Deux plans définissent l’action : l’amour, la tyrannie.
Dans mes souvenirs je garde ineffaçables, l’interprétation filmée avec Callas à Londres, et la retransmission en direct depuis Rome, sur les lieux mêmes de l’action, celle de la télévision sans oublier le film de Benoit Jaquot. Pas toujours récent … Des versions scéniques, aucune ne m’a laissé de souvenir impérissable.
L’Opéra Bastille nous offre une nouvelle production. La précédente remontait à une vingtaine d’années.
C’est dire avec quelle impatience le monde des mélomanes parisiens attendaient cette « découverte ».
Autant vous prévenir, les amateurs de versions « révolutionnaires », de « relectures » en seront pour leurs frais.
Ne vous attendez pas à assister à une « Tosca » transposée dans je ne sais quel univers sorti tout droit de l’imagination sans bornes des metteurs en scène à la mode. Vous ne verrez pas davantage je de costumes extravagants sans rapport avec l’époque de l’action.
Des libertés sur le plateau, Pierre Audi, le metteur en scène, s’en est cependant autorisé.

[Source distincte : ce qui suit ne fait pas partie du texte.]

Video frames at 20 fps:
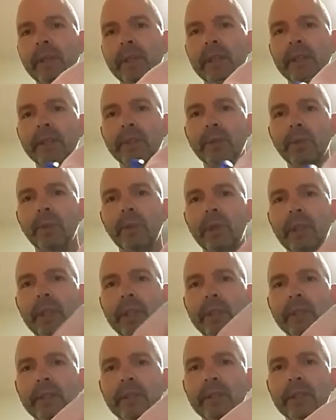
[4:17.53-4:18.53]
That's all it
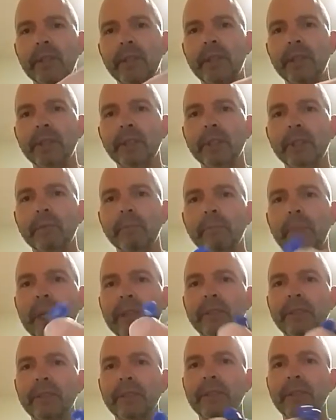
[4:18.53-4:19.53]
is, and it just
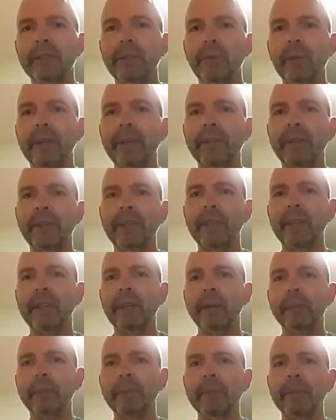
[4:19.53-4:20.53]
bounces around the
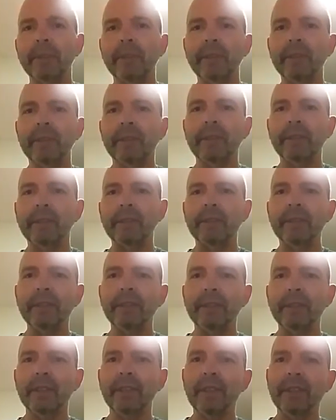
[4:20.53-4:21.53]
carpet and
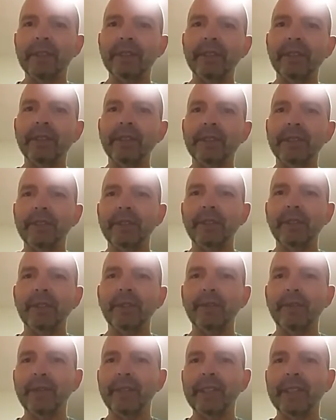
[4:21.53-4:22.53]
does its
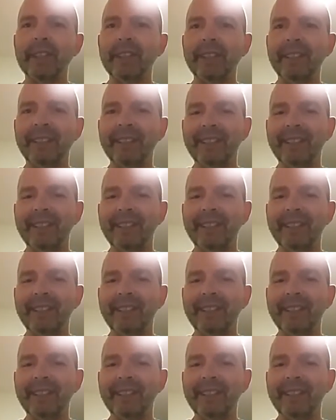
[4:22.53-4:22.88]
own thing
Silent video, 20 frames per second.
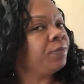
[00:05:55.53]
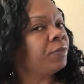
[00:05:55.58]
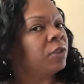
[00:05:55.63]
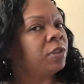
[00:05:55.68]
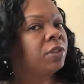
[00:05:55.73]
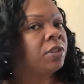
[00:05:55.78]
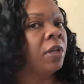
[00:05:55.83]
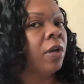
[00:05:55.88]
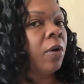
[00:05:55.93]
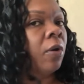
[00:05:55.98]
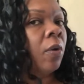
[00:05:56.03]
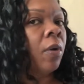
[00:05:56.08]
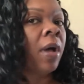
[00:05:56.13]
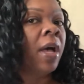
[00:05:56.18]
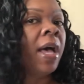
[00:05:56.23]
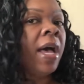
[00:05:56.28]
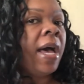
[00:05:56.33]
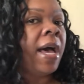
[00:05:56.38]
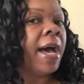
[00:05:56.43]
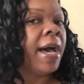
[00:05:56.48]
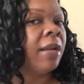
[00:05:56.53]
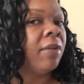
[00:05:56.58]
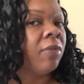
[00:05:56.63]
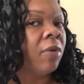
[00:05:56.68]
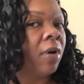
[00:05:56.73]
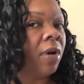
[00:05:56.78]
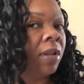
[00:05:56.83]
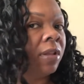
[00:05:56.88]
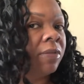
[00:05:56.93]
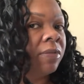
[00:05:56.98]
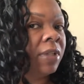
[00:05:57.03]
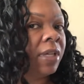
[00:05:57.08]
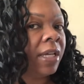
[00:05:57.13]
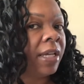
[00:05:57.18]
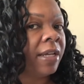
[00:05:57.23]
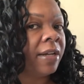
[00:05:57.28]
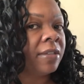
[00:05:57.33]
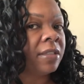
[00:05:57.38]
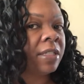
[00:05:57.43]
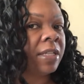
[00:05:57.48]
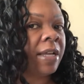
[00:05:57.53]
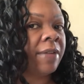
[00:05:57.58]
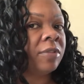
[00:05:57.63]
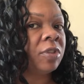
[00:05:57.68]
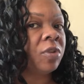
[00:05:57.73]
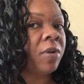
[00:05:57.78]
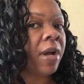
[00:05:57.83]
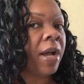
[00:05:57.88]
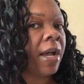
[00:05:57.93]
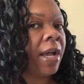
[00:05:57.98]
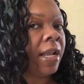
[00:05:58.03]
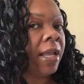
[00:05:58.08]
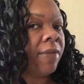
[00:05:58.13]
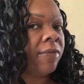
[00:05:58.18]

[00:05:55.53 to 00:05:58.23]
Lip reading: So out of all of the hairs that I've tried,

La plus contestable est celle dernier acte. Un cadre bucolique remplace le toit du Palais Saint-Ange. Près d’un campement militaire symbolisé par une tente éclairée de l’intérieur, au milieu d’herbes folles où s’éveillent à l’aube les bergers de la campagne romaine, l’escadron se prépare. Ce tableau d’un réalisme pompier, dégage une impression plutôt kitch au détriment de l’intensité dramatique du moment.
Spectaculaire effet esthétique et idée beaucoup acceptable de la fin, plus poétique bien que moins violente que le traditionnel saut dans le vide, l’immense voile noir déployé depuis les cintres en vagues ondulantes derrière lequel va disparaitre Tosca, comme engloutie par ce nuage de deuil.
Pièce maitresse du travail de Pierre Audi, symbole omniprésent sur le plateau de Bastille, une croix gigantesque.
Utilisée en nef d’église au premier acte, elle sert de podium géant pour défilé ecclésial à la fin de celui-ci, pour planer à l’horizontal, sous différents éclairages, telle une menace permanente au-dessus de Tosca et Mario, signe évident de la collusion de l’église et du pouvoir, idée directive de cette nouvelle mise en scène.
Une photo du programme me faisait redouter le pire, je vous rassure aussitôt, le pari engagé est visuellement très réussi dans son ensemble.
Simplement, je regrette de voir ainsi résumée à une problématique d’asservissement et de domination cette œuvre débordant d’amour passionné, de jalousie, et de rêves brisés.
Pivot de cet opéra de Puccini, le deuxième acte est très convaincant dans son décor d’époque aux meubles directoire, aux parois concaves rouge pompéïen cerné de bleu aux extrémités, et percées d’ ouvertures coulissantes en son centre pour l’entrée des protagonistes. Théâtre dans le théâtre, le drame s’y déroule avec l’intensité requise, le plus beau moment de la soirée, malgré un Scarpia de George Gagnidze qui, ce soir-là, nous a fait regretter Ludovic Tezier, sur le plan vocal et dramatique.
Oksana Dyka, servie par sa présence scénique, interprète avec force et intensité sa Tosca.
Le Mario de Mario Berti possède physiquement la séduction de l’amant de Tosca, la puissance et la stature du héros résistant.
A la tête de l’orchestre de l’Opéra de Paris, Daniel Oren. Sa direction m’a permis de suivre de bout en bout, avec bonheur, cette musique si novatrice, submergeante .
Amateurs de sensationnel passez votre chemin, cette Tosca ne comblera pas vos attentes.
Lulu l’eût préférée moins politique, plus passionnelle.
Sa soirée n’en n’a pas moins été un beau moment d’opéra.